On the NHS, he said "honest and very frank" cross-party discussions are needed to come up with a long term solution to funding healthcare.
Responding to Mr Hunt’s comment that no school will face a cash cut as a result of the new funding formula, he said this “u-turn” would make a small difference, but warned of big cuts in South West Surrey and said it was not enough.
He added the Lib Dems are proposing £7 billion extra to increase the pupil premium and invest in teachers, and objected to the creation of new grammar schools and the ’academy’ system, commenting that Local Authorities should be given more say in where new schools are built.

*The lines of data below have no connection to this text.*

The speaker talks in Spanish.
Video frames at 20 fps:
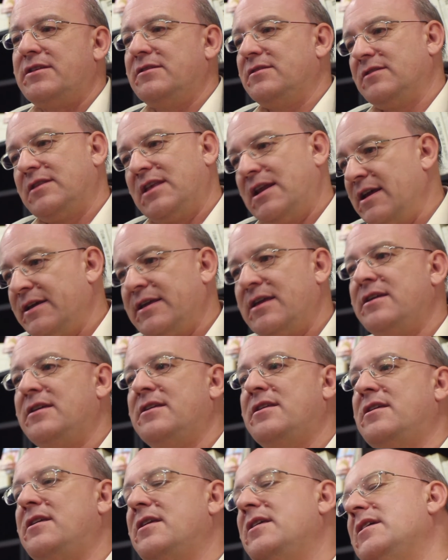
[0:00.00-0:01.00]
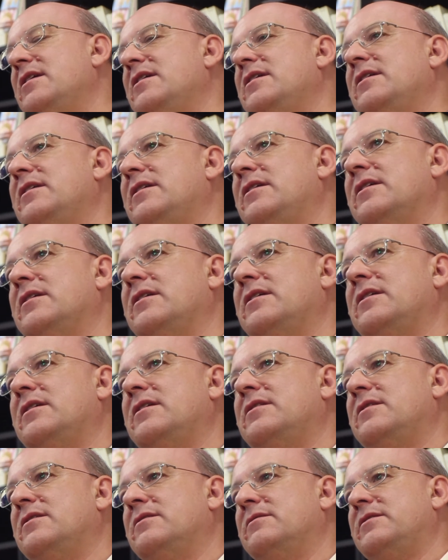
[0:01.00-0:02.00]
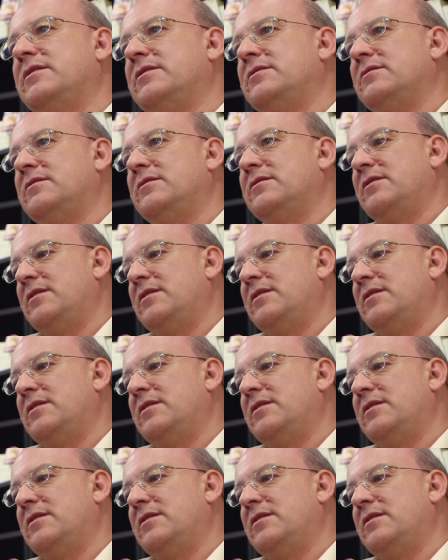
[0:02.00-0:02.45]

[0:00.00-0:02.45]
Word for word: de la que hay que eh,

Mr Purkiss also branded Farnham’s air quality issues an “outrage” and accused local councils and Mr Hunt of “dragging their heels” on the issue, which he said requires more “joined up thinking” between the various tiers of Government and investment in public transport.
*Mark Webber said the country has a “huge opportunity” to boost our economy, by embracing global free trade and slashing red tape - "but that requires us to fully exit the institutions of the European Union, including the highly regulated single market".
He added UKIP would ensure essential public services are properly funded by trimming down other "unnecessary" parts of government - in particular foreign aid, and by requiring foreign nationals to pay for their own health insurance for their first five years living in the UK.
He blamed the region’s house price inflation (the average house price in Farnham is now £380,000, and has risen 32 per cent in the last five years) and pressures on education, health and social care on "a rapidly rising population driven primarily by immigration", and advocated UKIP’s policy of building modern prefabs on brownfield sites to ease the housing crisis.
He spoke in favour of grammar schools and selective education, as well as the provision of new German-style trade and technical colleges - prompting ironic jeers of ’Europe! Europe!’ from the audience - and more apprenticeships.
Polling stations will be open from 7am until 10pm on Thursday (June 8). Counting will then take place overnight on Thursday, with the result in South West Surrey expected to be declared at around 4am.